**The input**
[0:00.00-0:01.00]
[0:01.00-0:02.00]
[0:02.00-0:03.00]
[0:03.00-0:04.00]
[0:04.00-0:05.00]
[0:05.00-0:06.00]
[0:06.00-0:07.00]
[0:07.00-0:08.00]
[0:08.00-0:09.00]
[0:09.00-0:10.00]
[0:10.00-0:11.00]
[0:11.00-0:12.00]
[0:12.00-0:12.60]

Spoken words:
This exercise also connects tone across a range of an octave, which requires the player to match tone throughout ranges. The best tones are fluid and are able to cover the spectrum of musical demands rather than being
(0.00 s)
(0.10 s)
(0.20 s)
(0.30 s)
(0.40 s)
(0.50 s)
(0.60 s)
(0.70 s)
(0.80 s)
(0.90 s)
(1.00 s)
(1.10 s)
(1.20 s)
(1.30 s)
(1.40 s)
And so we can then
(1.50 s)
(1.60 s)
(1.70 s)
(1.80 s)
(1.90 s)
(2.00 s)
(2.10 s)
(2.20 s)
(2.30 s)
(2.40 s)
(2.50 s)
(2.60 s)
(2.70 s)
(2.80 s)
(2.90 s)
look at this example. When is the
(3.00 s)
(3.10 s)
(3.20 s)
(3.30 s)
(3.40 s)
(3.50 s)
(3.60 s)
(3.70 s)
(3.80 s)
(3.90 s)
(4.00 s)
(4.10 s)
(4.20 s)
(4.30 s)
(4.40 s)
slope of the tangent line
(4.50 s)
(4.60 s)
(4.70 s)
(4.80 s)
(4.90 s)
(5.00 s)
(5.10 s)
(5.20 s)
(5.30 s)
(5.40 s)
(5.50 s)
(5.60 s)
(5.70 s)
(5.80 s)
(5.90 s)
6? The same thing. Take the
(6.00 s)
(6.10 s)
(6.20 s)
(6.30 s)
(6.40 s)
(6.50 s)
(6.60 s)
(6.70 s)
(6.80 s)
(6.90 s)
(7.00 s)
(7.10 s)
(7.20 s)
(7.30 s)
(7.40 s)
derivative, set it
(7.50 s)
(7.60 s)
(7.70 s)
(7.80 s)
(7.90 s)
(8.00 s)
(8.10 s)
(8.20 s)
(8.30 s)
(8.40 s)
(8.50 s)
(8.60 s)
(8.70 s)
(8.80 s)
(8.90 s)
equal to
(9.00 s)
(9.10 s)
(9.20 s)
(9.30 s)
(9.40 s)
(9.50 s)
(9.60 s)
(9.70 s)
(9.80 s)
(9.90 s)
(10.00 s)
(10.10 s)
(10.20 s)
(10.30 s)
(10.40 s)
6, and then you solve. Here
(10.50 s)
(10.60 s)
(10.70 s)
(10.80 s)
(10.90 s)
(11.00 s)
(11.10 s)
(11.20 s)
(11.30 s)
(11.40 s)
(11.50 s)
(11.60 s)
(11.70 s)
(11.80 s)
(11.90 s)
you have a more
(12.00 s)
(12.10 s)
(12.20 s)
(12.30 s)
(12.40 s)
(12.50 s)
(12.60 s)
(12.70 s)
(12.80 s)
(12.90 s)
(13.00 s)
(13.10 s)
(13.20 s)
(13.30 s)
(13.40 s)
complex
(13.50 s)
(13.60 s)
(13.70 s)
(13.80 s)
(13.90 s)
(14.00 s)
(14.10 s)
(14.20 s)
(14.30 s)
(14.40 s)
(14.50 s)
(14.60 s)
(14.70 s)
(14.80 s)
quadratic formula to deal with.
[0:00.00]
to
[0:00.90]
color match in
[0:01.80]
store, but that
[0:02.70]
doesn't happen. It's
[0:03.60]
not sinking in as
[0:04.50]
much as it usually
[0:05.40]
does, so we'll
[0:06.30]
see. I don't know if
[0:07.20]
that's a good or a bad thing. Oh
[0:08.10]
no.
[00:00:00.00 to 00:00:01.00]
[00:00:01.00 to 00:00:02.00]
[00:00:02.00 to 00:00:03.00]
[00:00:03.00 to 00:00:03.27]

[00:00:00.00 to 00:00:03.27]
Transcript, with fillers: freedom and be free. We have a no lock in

**Task item**
Write out every entry above exactly as given.

**Answer section**
[0:00.00-0:01.00]
[0:01.00-0:02.00]
[0:02.00-0:03.00]
[0:03.00-0:04.00]
[0:04.00-0:05.00]
[0:05.00-0:06.00]
[0:06.00-0:07.00]
[0:07.00-0:08.00]
[0:08.00-0:09.00]
[0:09.00-0:10.00]
[0:10.00-0:11.00]
[0:11.00-0:12.00]
[0:12.00-0:12.60]

Spoken words:
This exercise also connects tone across a range of an octave, which requires the player to match tone throughout ranges. The best tones are fluid and are able to cover the spectrum of musical demands rather than being
(0.00 s)
(0.10 s)
(0.20 s)
(0.30 s)
(0.40 s)
(0.50 s)
(0.60 s)
(0.70 s)
(0.80 s)
(0.90 s)
(1.00 s)
(1.10 s)
(1.20 s)
(1.30 s)
(1.40 s)
And so we can then
(1.50 s)
(1.60 s)
(1.70 s)
(1.80 s)
(1.90 s)
(2.00 s)
(2.10 s)
(2.20 s)
(2.30 s)
(2.40 s)
(2.50 s)
(2.60 s)
(2.70 s)
(2.80 s)
(2.90 s)
look at this example. When is the
(3.00 s)
(3.10 s)
(3.20 s)
(3.30 s)
(3.40 s)
(3.50 s)
(3.60 s)
(3.70 s)
(3.80 s)
(3.90 s)
(4.00 s)
(4.10 s)
(4.20 s)
(4.30 s)
(4.40 s)
slope of the tangent line
(4.50 s)
(4.60 s)
(4.70 s)
(4.80 s)
(4.90 s)
(5.00 s)
(5.10 s)
(5.20 s)
(5.30 s)
(5.40 s)
(5.50 s)
(5.60 s)
(5.70 s)
(5.80 s)
(5.90 s)
6? The same thing. Take the
(6.00 s)
(6.10 s)
(6.20 s)
(6.30 s)
(6.40 s)
(6.50 s)
(6.60 s)
(6.70 s)
(6.80 s)
(6.90 s)
(7.00 s)
(7.10 s)
(7.20 s)
(7.30 s)
(7.40 s)
derivative, set it
(7.50 s)
(7.60 s)
(7.70 s)
(7.80 s)
(7.90 s)
(8.00 s)
(8.10 s)
(8.20 s)
(8.30 s)
(8.40 s)
(8.50 s)
(8.60 s)
(8.70 s)
(8.80 s)
(8.90 s)
equal to
(9.00 s)
(9.10 s)
(9.20 s)
(9.30 s)
(9.40 s)
(9.50 s)
(9.60 s)
(9.70 s)
(9.80 s)
(9.90 s)
(10.00 s)
(10.10 s)
(10.20 s)
(10.30 s)
(10.40 s)
6, and then you solve. Here
(10.50 s)
(10.60 s)
(10.70 s)
(10.80 s)
(10.90 s)
(11.00 s)
(11.10 s)
(11.20 s)
(11.30 s)
(11.40 s)
(11.50 s)
(11.60 s)
(11.70 s)
(11.80 s)
(11.90 s)
you have a more
(12.00 s)
(12.10 s)
(12.20 s)
(12.30 s)
(12.40 s)
(12.50 s)
(12.60 s)
(12.70 s)
(12.80 s)
(12.90 s)
(13.00 s)
(13.10 s)
(13.20 s)
(13.30 s)
(13.40 s)
complex
(13.50 s)
(13.60 s)
(13.70 s)
(13.80 s)
(13.90 s)
(14.00 s)
(14.10 s)
(14.20 s)
(14.30 s)
(14.40 s)
(14.50 s)
(14.60 s)
(14.70 s)
(14.80 s)
quadratic formula to deal with.
[0:00.00]
to
[0:00.90]
color match in
[0:01.80]
store, but that
[0:02.70]
doesn't happen. It's
[0:03.60]
not sinking in as
[0:04.50]
much as it usually
[0:05.40]
does, so we'll
[0:06.30]
see. I don't know if
[0:07.20]
that's a good or a bad thing. Oh
[0:08.10]
no.
[00:00:00.00 to 00:00:01.00]
[00:00:01.00 to 00:00:02.00]
[00:00:02.00 to 00:00:03.00]
[00:00:03.00 to 00:00:03.27]

[00:00:00.00 to 00:00:03.27]
Transcript, with fillers: freedom and be free. We have a no lock in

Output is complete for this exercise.